[[ Extracted data, beginning ]]

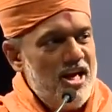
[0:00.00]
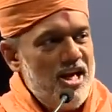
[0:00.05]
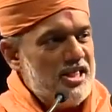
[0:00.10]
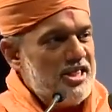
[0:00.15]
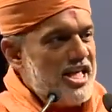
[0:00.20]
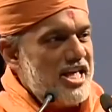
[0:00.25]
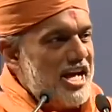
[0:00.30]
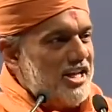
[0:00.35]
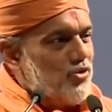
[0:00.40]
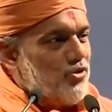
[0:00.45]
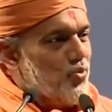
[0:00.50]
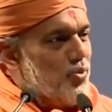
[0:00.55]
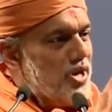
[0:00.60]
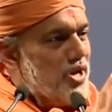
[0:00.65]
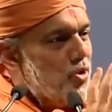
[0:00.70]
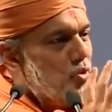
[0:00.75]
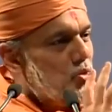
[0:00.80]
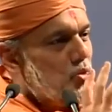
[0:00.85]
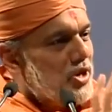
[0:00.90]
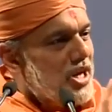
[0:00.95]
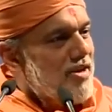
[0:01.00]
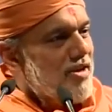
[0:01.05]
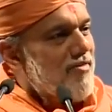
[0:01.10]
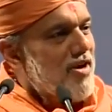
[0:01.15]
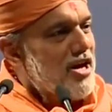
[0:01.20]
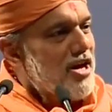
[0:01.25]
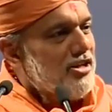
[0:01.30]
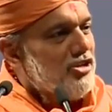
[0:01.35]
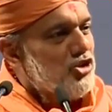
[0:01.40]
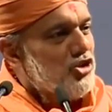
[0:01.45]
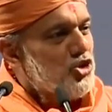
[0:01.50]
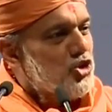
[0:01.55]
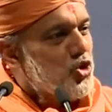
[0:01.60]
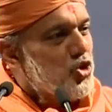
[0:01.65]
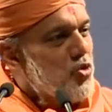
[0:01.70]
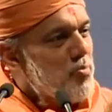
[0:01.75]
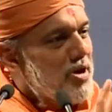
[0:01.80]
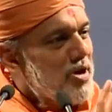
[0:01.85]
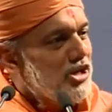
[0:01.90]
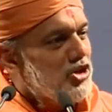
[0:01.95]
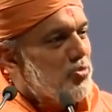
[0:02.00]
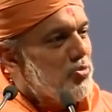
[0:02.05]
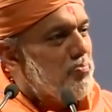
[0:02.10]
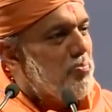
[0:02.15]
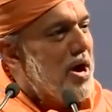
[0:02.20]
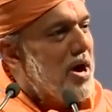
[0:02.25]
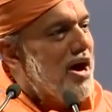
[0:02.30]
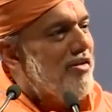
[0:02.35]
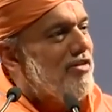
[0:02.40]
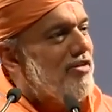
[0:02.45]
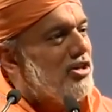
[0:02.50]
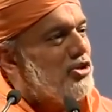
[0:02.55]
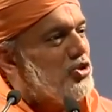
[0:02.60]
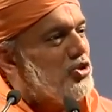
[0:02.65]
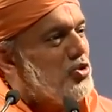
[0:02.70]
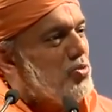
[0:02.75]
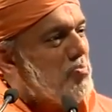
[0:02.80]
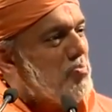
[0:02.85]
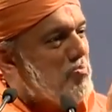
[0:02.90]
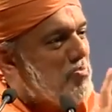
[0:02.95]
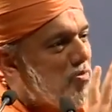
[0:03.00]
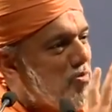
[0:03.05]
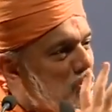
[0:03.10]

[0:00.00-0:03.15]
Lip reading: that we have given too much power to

[[ Extracted data, end ]]

Your objective: Please transcribe the entries precisely and omit any images they hold.

Written answer:
[0:00.00]
[0:00.05]
[0:00.10]
[0:00.15]
[0:00.20]
[0:00.25]
[0:00.30]
[0:00.35]
[0:00.40]
[0:00.45]
[0:00.50]
[0:00.55]
[0:00.60]
[0:00.65]
[0:00.70]
[0:00.75]
[0:00.80]
[0:00.85]
[0:00.90]
[0:00.95]
[0:01.00]
[0:01.05]
[0:01.10]
[0:01.15]
[0:01.20]
[0:01.25]
[0:01.30]
[0:01.35]
[0:01.40]
[0:01.45]
[0:01.50]
[0:01.55]
[0:01.60]
[0:01.65]
[0:01.70]
[0:01.75]
[0:01.80]
[0:01.85]
[0:01.90]
[0:01.95]
[0:02.00]
[0:02.05]
[0:02.10]
[0:02.15]
[0:02.20]
[0:02.25]
[0:02.30]
[0:02.35]
[0:02.40]
[0:02.45]
[0:02.50]
[0:02.55]
[0:02.60]
[0:02.65]
[0:02.70]
[0:02.75]
[0:02.80]
[0:02.85]
[0:02.90]
[0:02.95]
[0:03.00]
[0:03.05]
[0:03.10]

[0:00.00-0:03.15]
Lip reading: that we have given too much power to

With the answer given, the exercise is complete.